In 1962, during the height of the Cold War, the race for technological supremacy over air and space was fierce, with NASA’s engineers leading the charge. This was a time of early high-speed, high-altitude flights, and NASA’s forerunner, the National Advisory Committee for Aeronautics, commissioned the X-15, a rocket-powered supersonic plane, to reach the edge of the Earth’s atmosphere.
Major Robert White was the chief test pilot for the X-15 program and a veteran of three wars, holding the record for the fastest manned flight ever recorded, over 4,000 miles per hour. While flying at more than five times the speed of sound, White saw multiple unidentified objects, one of which seemed to shadow his X-15, and he reported his sighting to engineers upon landing.
The objects were small, tumbling and moving with him at a distance of about 30-40 feet away. The official explanation from NASA suggests that the phenomenon was caused by ice crystals and flakes forming on the outside of the aircraft as a byproduct of the X-15’s experimental propulsion system. However, many remain skeptical of this explanation, including Major White himself.

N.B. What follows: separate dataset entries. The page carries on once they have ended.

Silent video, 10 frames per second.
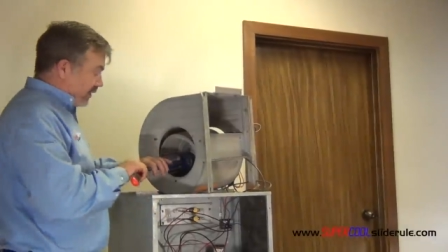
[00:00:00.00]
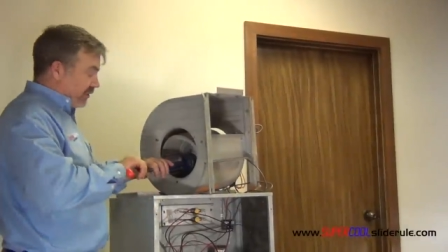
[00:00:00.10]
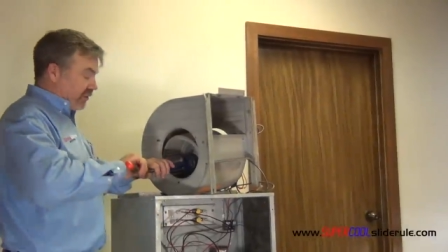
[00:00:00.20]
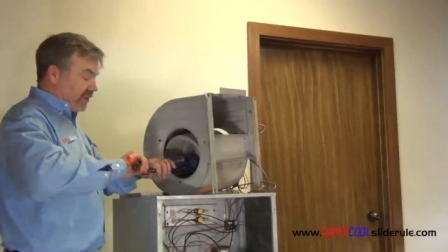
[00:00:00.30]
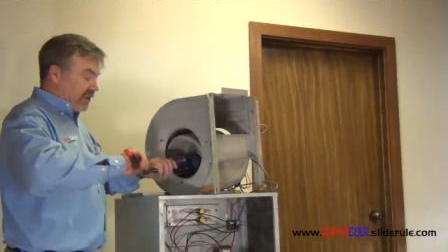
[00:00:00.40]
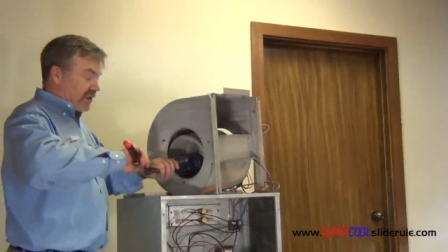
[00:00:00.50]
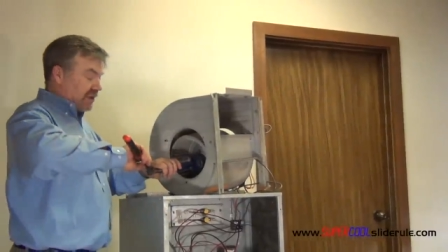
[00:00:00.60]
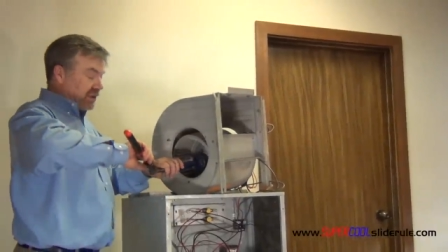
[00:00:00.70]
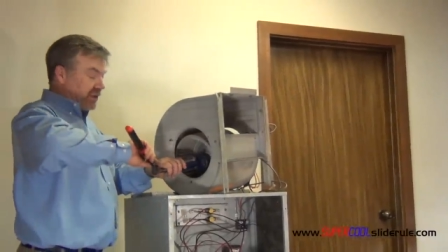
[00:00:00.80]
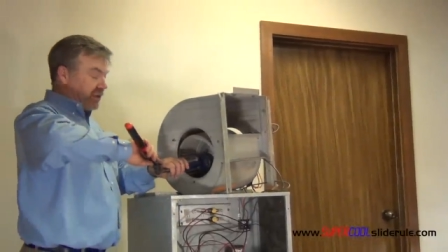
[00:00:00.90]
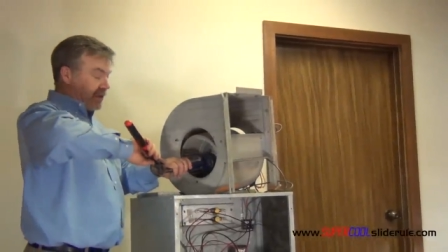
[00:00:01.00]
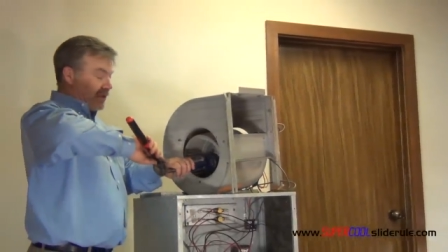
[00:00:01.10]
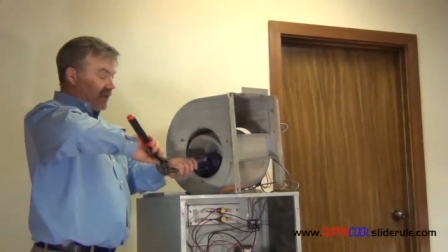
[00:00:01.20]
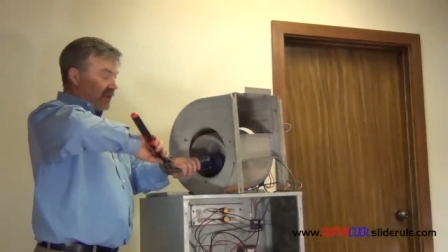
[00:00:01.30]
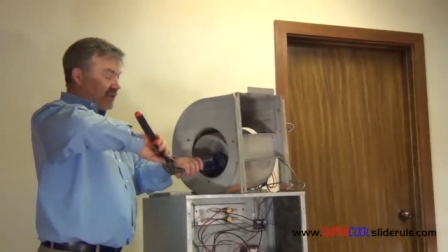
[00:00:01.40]
we do,
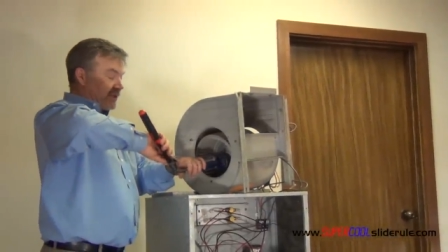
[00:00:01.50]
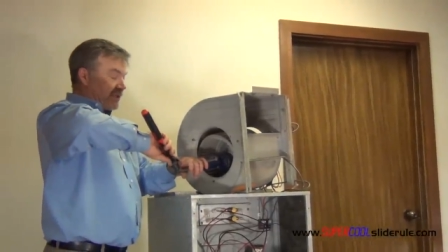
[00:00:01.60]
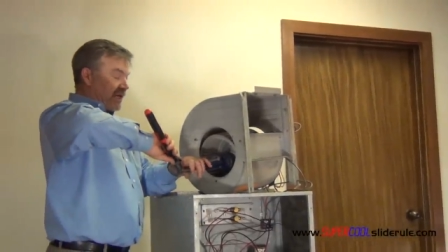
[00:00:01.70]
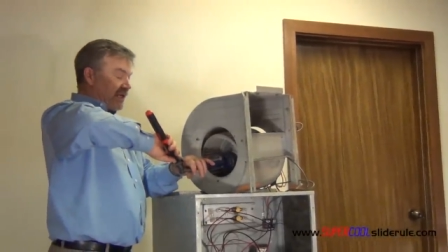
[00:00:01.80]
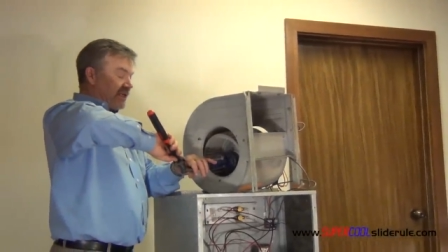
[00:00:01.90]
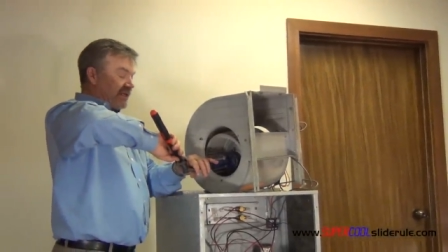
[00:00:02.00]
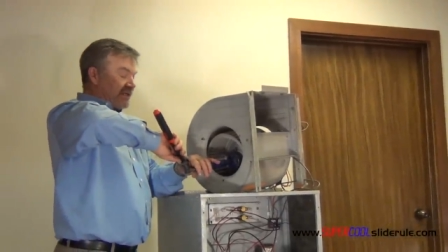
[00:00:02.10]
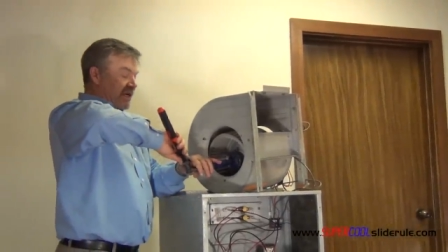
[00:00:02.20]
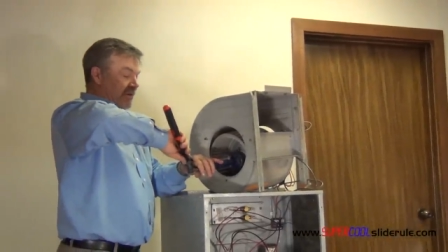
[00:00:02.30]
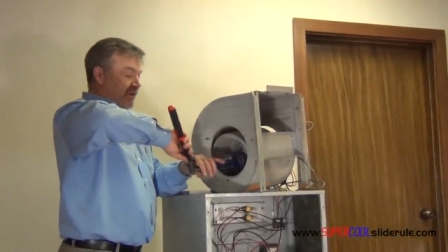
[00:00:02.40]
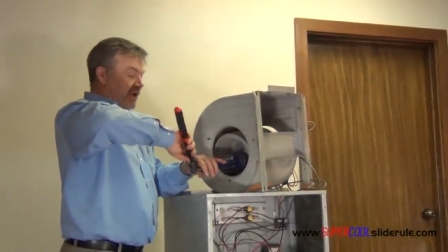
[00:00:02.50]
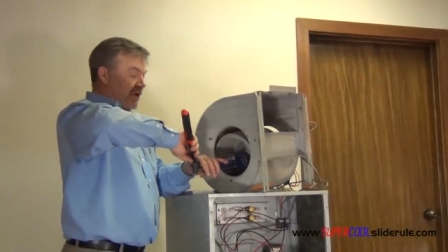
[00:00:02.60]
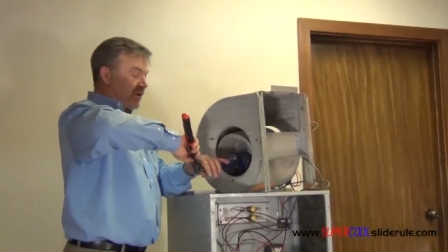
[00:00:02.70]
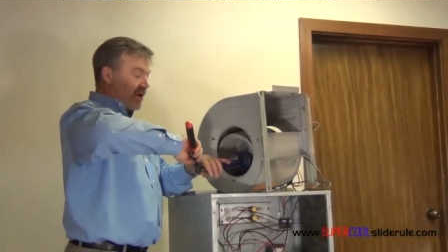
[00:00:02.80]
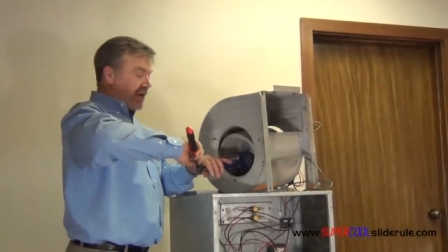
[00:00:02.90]
we tighten this up
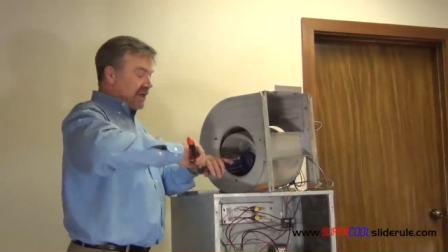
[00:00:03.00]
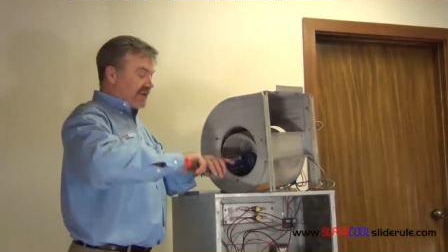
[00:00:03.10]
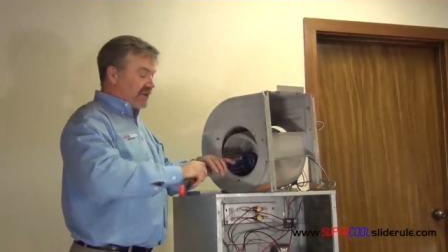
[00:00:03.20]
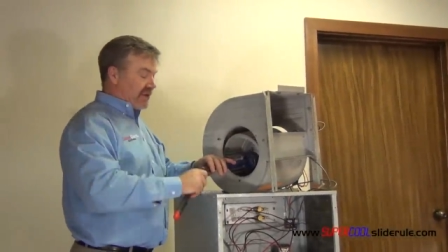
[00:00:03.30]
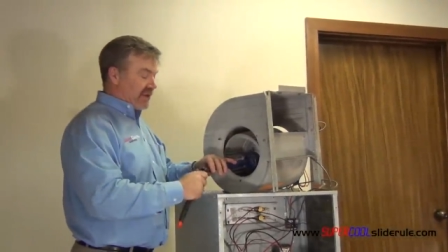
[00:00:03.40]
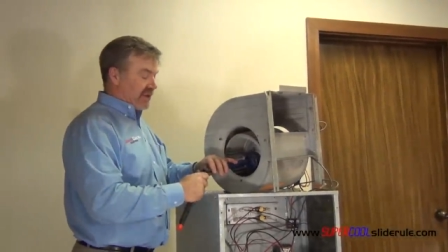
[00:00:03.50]
clockwise,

In more recent years, strange sounds from the skies drew people out of their homes in 2012. These noises, recorded by camera phones and home video witnesses, were heard across the globe and could not be explained by any known weather phenomena.
Upon analysis of meteorological data, scientists discovered that the phenomenon seemed to coincide with the Aurora Borealis. NASA launched a fleet of five probes, called FAMOUS, to investigate the Aurora and discovered that violent solar bombardments can snap the invisible lines of the Earth’s protective magnetic field and slingshot powerful bursts of cosmic energy toward Earth, causing what scientists call a spacequake.
These quakes create waves in the audible frequency, but they are electromagnetic. Thus, space is full of pulsations that create sound waves if played. It’s a strange phenomenon that almost makes space seem alive.